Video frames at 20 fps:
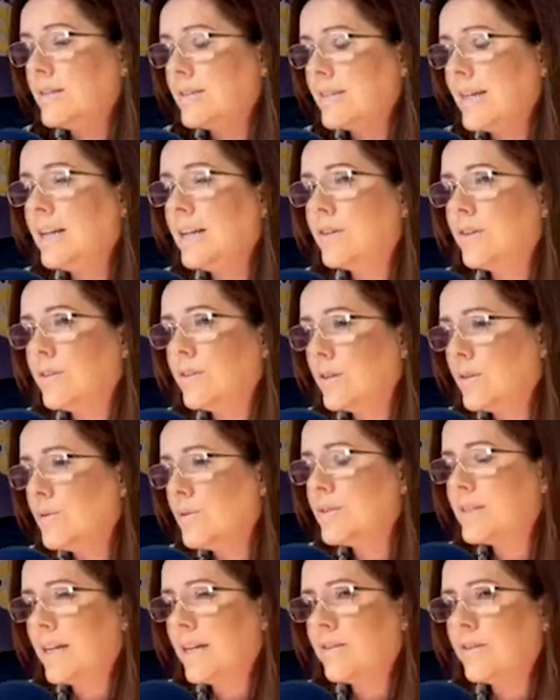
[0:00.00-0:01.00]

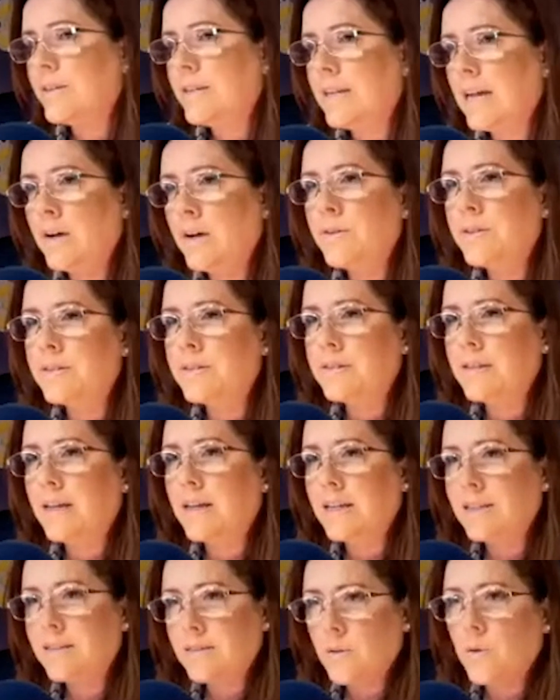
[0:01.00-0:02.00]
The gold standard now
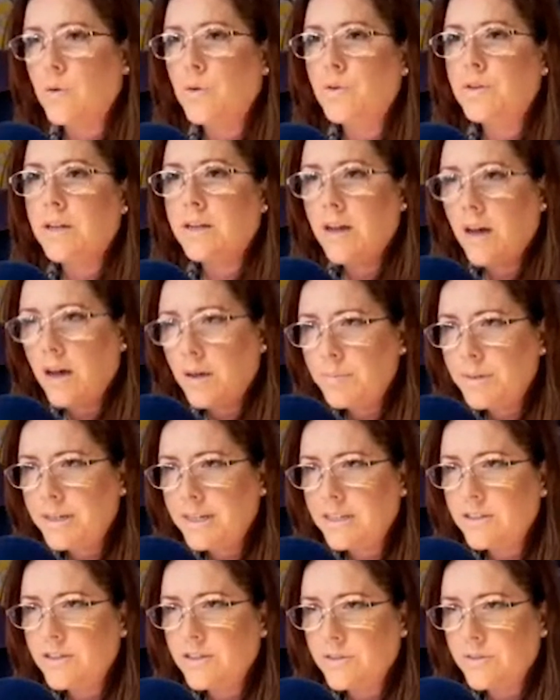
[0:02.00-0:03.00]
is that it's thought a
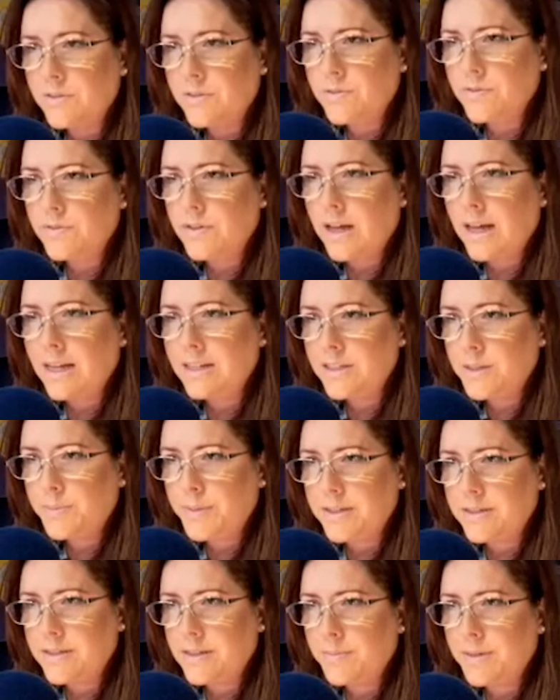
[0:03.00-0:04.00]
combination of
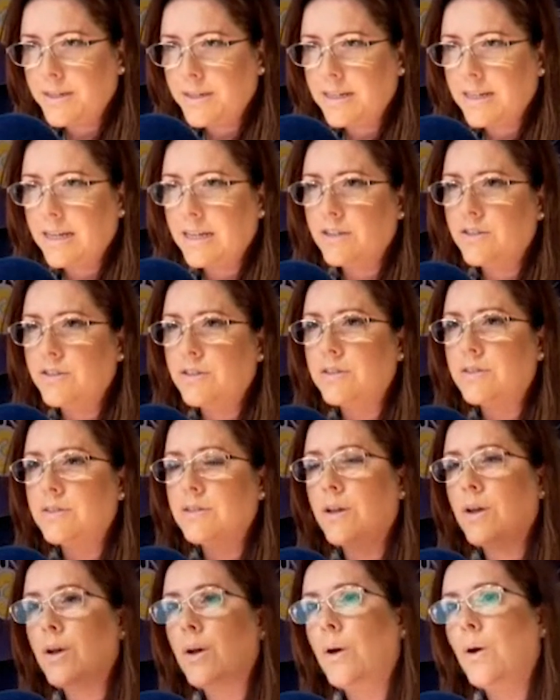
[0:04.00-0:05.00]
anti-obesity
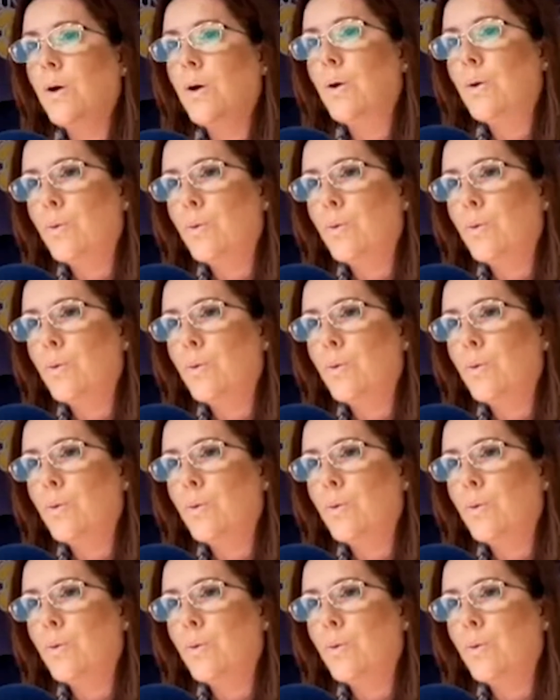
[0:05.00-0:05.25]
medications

▶ **About this task**
Repeat all entries exactly, pictures excluded.

▶ **Task output**
Video frames at 20 fps:
[0:00.00-0:01.00]

[0:01.00-0:02.00]
The gold standard now
[0:02.00-0:03.00]
is that it's thought a
[0:03.00-0:04.00]
combination of
[0:04.00-0:05.00]
anti-obesity
[0:05.00-0:05.25]
medications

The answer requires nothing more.